◆ TASK INSTRUCTIONS
Repeat the lines from the one containing "(9.00 s to 10.00 s)" through the last line of the data, exactly, pictures omitted.

___ RECORDS FOR THIS EXERCISE

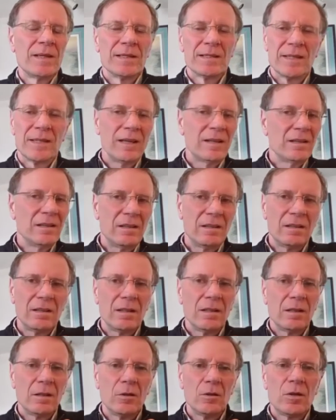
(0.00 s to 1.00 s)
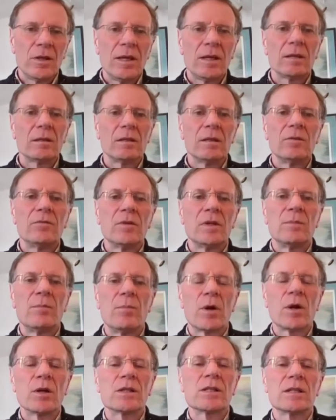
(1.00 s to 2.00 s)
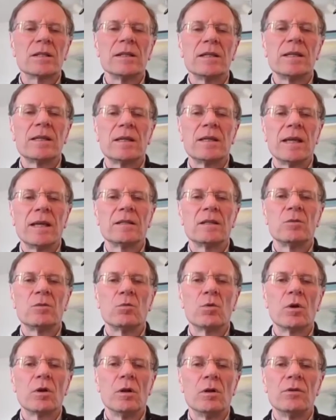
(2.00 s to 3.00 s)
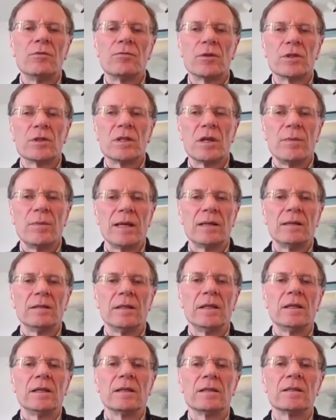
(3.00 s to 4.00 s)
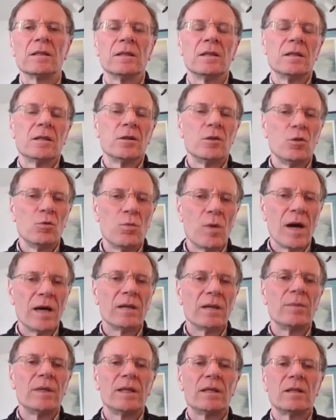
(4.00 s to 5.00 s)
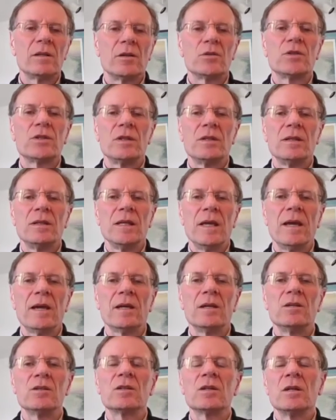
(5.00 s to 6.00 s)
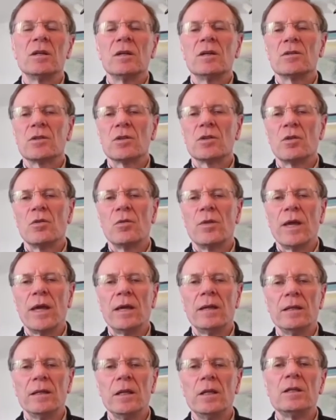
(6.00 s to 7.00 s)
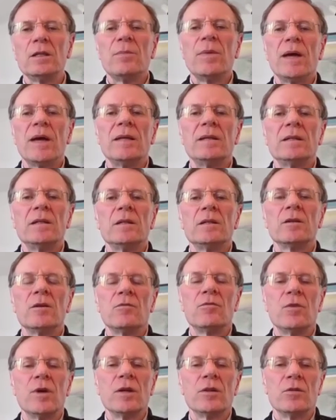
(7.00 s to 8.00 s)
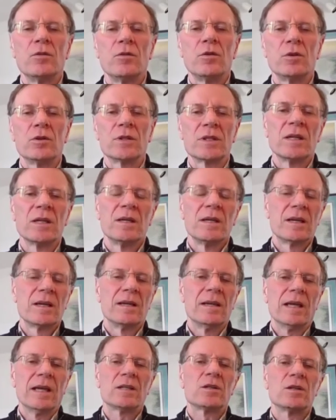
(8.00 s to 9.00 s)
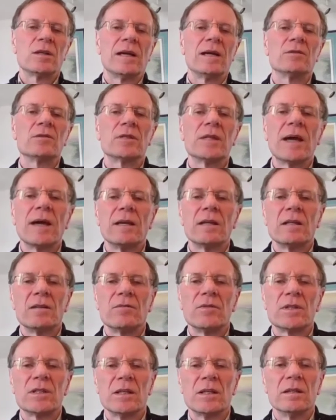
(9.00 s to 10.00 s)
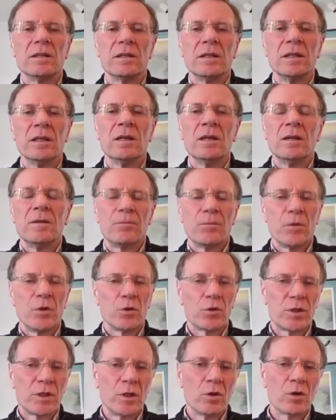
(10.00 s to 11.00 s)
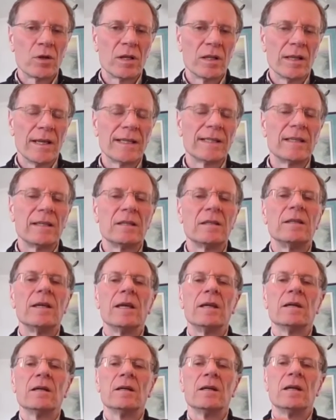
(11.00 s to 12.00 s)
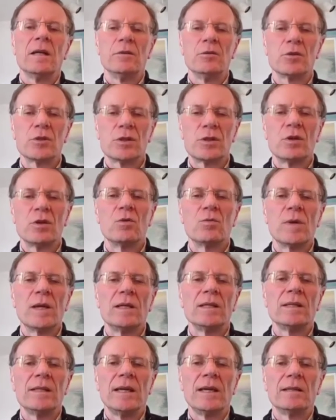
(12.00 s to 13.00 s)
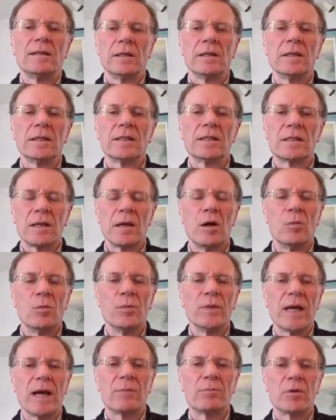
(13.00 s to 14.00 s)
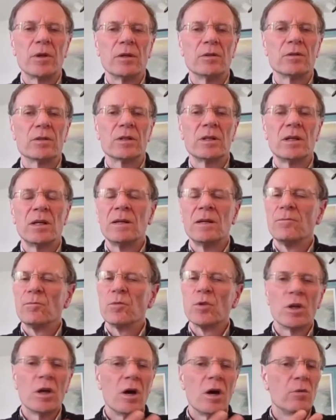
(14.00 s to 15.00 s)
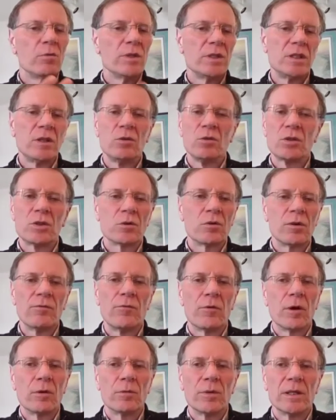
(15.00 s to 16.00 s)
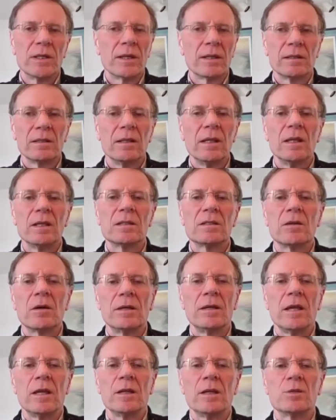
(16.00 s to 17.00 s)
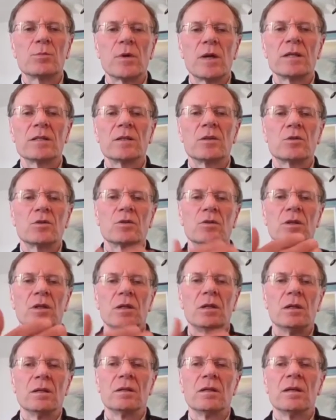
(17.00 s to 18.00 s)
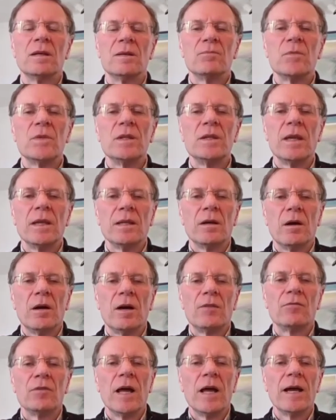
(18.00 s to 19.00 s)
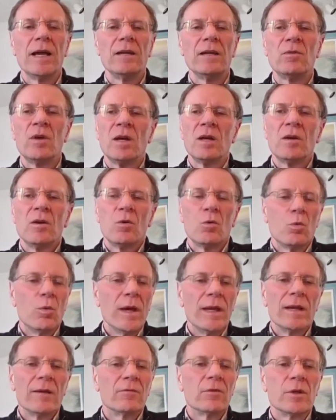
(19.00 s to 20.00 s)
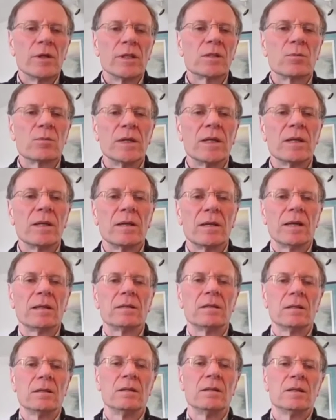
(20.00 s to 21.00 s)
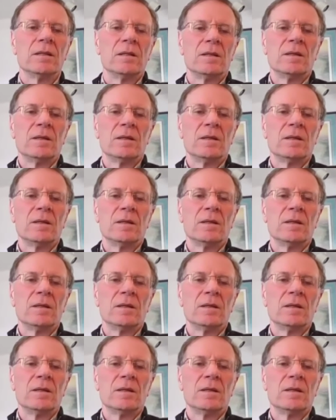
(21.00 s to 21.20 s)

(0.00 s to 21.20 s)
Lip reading: Second, you can't live in a partially connected world for some analytics. You want to be close to the edge so that independent of whether there's connection outside of the facility, you're still collecting the data and you're still running the analytics to help the operators. You can always use store and forward techniques on an edge processor to get the data offline whenever it's reconnected.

______

◆ EXPECTED ANSWER
(9.00 s to 10.00 s)
(10.00 s to 11.00 s)
(11.00 s to 12.00 s)
(12.00 s to 13.00 s)
(13.00 s to 14.00 s)
(14.00 s to 15.00 s)
(15.00 s to 16.00 s)
(16.00 s to 17.00 s)
(17.00 s to 18.00 s)
(18.00 s to 19.00 s)
(19.00 s to 20.00 s)
(20.00 s to 21.00 s)
(21.00 s to 21.20 s)

(0.00 s to 21.20 s)
Lip reading: Second, you can't live in a partially connected world for some analytics. You want to be close to the edge so that independent of whether there's connection outside of the facility, you're still collecting the data and you're still running the analytics to help the operators. You can always use store and forward techniques on an edge processor to get the data offline whenever it's reconnected.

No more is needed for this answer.